Dataset entries
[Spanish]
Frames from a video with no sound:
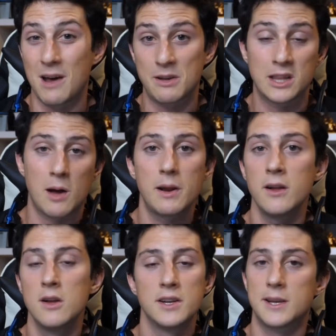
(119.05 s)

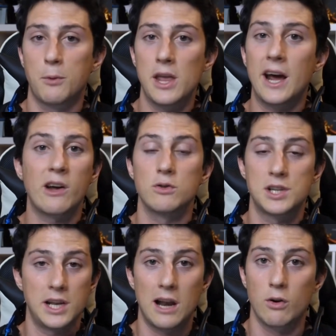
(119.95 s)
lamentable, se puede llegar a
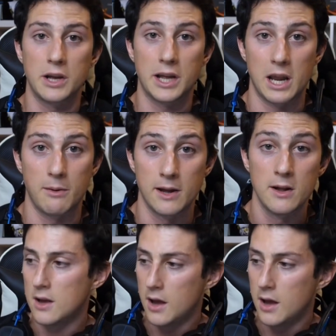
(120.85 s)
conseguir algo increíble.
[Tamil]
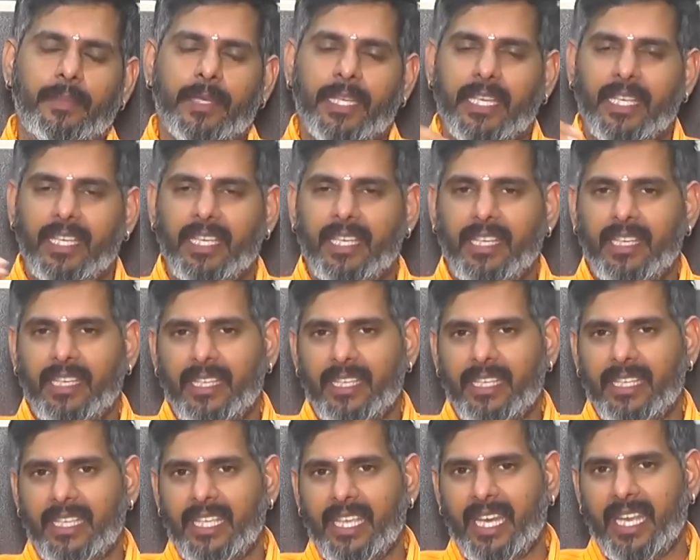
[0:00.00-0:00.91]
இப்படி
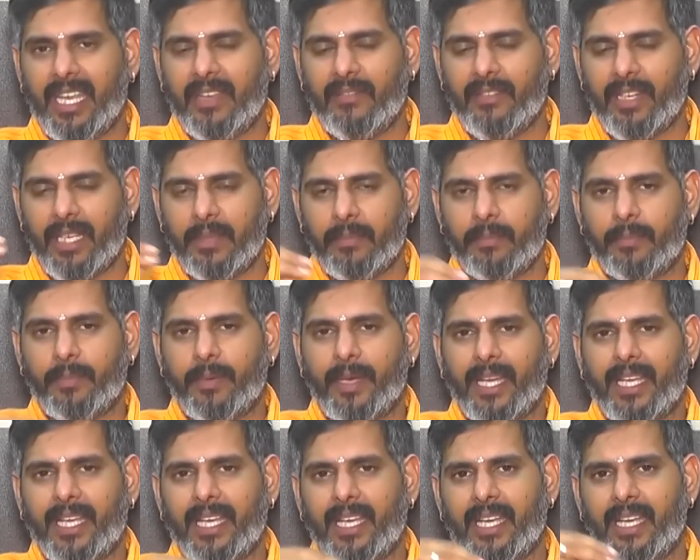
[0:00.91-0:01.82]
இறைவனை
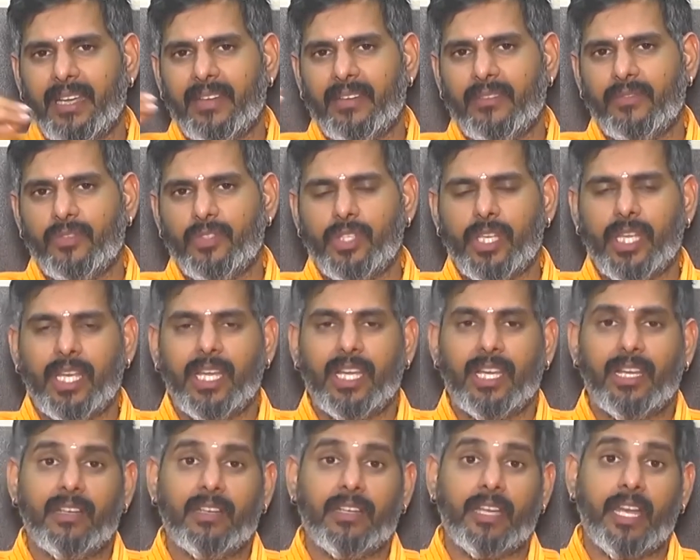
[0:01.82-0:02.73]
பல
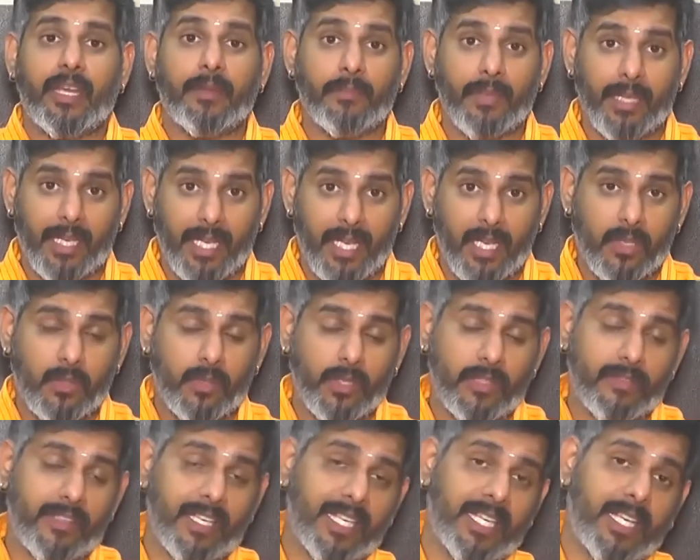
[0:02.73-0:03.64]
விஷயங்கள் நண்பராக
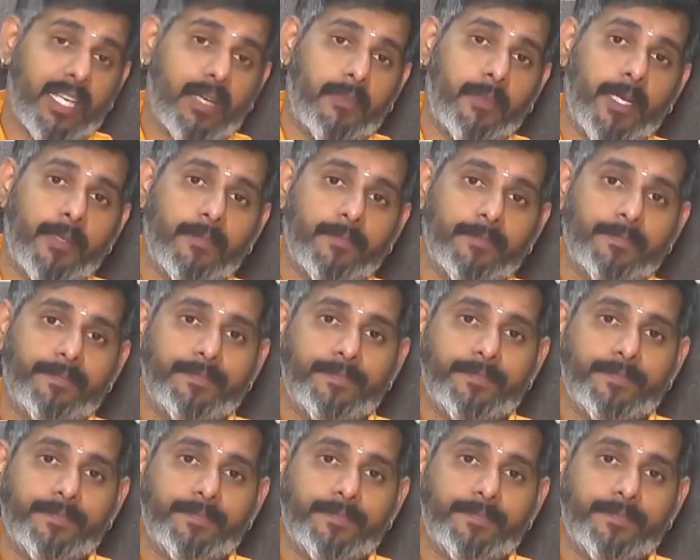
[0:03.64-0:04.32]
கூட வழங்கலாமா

◆ **DESCRIPTION OF THE TASK**:
All lines between the one that contains "[0:00.91-0:01.82]" and the end of the records above, both included, are to be returned exactly as they stand, except for pictures, which are omitted.

◆ **EXERCISE ANSWER**:
[0:00.91-0:01.82]
இறைவனை
[0:01.82-0:02.73]
பல
[0:02.73-0:03.64]
விஷயங்கள் நண்பராக
[0:03.64-0:04.32]
கூட வழங்கலாமா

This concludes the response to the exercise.